According to the researchers, other calculations of the risk of indoor transmission have omitted too many factors to accurately quantify that risk.
“We need scientific information conveyed to the public in a way that is not just fear mongering but is actually based in analysis,” the author of the study said.***

Comments

  • edited April 2021
    Here is the peer reviewed article from MIT researchers and published in PNAS, a scientific journal with high impact factor. The article was reviewed three times before it was accepted to be published by the reviewers.
    https://pnas.org/content/pnas/118/17/e2018995118.full.pdf

    The initial assumptions was that the virus transmitted principially through, (1) contaminated surfaces, (2) large droplets and (3) aerosol form. The initial CDC guidance focus on points 1 and 2, and aerosol form transmission is unlikely. 6' social distancing came from an earlier guidance with other infectious diseases.

    Interview with Dr. Bazant (the author in the article above) in cnbc focused on COVID transmission in an indoor environment where particles exist as aerosol form. The MIT data suggested Thus it is time factor spent in this environment is the dominant factor while filtration (face mask) and distance (6' social distance) are less important. Air flow and circulation will reduce transmission.

    Will review the article more thoroughly and post more later.
  • Take away: worst possible environment is a bar/restaurant where people stay for several rounds.
  • No safer at 1000 feet, either. What is so surprising in the fact that in many situations subject to a variable, that variable loses impact beyond a certain point? Common as dirt.
  • Several more potentially unsafe scenarios:

    1. Indoor sport games, i. e. NCAA, Olympic events

    2. Church gatherings with singing

  • "By assuming that the respiratory droplets are mixed uniformly through an indoor space, we derive a simple safety guideline for mitigating airborne transmission that would impose an upper bound on the product of the number of occupants and their time spent in a room. "

    This may be required by the study, but it is not realistic, as the source of the infection in any room starts as a point source. The particles would eventually mix uniformly, if there were no outside air, no ventilation etc, no doors opening etc. The studies in Chinese restaurants show getting infected depends on 1) proximity to case and 2) the direction of the air movement and 3) duration.
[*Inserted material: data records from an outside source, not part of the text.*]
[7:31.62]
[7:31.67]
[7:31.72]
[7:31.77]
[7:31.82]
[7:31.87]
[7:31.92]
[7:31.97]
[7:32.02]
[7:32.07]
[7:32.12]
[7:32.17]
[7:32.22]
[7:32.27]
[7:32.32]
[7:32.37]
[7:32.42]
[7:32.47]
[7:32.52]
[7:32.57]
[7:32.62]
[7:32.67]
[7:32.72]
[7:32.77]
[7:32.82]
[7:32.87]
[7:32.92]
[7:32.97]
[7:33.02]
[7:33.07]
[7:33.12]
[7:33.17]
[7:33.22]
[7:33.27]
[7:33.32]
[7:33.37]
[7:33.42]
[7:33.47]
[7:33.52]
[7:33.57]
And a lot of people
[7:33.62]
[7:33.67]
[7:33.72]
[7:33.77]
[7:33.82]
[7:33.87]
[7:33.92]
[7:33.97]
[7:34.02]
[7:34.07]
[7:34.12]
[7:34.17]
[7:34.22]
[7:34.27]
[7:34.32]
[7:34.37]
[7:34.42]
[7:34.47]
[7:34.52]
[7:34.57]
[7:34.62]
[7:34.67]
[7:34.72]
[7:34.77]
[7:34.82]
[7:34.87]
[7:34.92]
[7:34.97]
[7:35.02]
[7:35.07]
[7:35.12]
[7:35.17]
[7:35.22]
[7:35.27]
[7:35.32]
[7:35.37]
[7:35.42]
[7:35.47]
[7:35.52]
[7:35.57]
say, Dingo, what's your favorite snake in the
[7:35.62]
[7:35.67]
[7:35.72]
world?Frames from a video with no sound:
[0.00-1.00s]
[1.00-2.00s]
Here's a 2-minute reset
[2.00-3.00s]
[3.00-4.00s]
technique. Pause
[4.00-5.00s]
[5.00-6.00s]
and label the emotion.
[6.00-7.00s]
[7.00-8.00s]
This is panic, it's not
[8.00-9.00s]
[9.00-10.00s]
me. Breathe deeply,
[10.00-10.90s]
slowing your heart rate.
    We demonstrate how this bound depends on the rates of ventilation and air filtration, dimensions of the room, breathing rate, respiratory activity and face mask use of its occupants, and infectiousness of the respiratory aerosols.

    Most of these factors are not measurable in real life situations, although increasing air filtration, larger rooms, and masks will reduce spread.

    Singing is the worst thing you can do, followed by sitting in a dark low ceilinged bar wt a bunch of drunks.